What this task involves> Pick every line out of the entries below that has the string "second", and copy it.
BEGIN Task input
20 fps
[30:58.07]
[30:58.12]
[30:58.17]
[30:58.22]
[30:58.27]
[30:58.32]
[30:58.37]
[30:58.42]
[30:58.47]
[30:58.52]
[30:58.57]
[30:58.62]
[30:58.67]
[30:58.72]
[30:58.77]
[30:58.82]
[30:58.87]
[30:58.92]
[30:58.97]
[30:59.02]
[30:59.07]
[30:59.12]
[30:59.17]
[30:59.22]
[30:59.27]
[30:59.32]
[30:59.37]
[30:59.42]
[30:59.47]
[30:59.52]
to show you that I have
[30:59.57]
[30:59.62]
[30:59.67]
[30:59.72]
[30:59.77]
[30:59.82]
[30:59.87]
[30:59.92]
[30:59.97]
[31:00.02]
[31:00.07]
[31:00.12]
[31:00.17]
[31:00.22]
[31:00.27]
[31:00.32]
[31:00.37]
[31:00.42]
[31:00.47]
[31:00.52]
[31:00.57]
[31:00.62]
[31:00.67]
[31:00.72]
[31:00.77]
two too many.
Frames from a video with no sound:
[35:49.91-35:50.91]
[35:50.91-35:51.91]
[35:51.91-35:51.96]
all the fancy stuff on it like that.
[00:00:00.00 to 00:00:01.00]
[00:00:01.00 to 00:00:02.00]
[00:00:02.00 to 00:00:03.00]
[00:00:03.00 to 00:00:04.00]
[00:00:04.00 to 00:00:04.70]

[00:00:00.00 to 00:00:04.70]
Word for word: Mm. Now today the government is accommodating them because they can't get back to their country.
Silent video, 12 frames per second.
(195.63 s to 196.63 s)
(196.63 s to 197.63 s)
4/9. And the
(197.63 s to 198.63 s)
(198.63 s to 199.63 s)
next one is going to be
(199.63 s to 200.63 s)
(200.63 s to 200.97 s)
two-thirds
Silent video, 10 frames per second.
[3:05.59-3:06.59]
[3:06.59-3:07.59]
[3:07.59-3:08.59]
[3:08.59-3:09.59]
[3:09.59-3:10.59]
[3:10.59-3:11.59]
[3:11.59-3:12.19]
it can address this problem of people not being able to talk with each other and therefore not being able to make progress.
END Task input
Expected answer>
Silent video, 12 frames per second.
Silent video, 10 frames per second.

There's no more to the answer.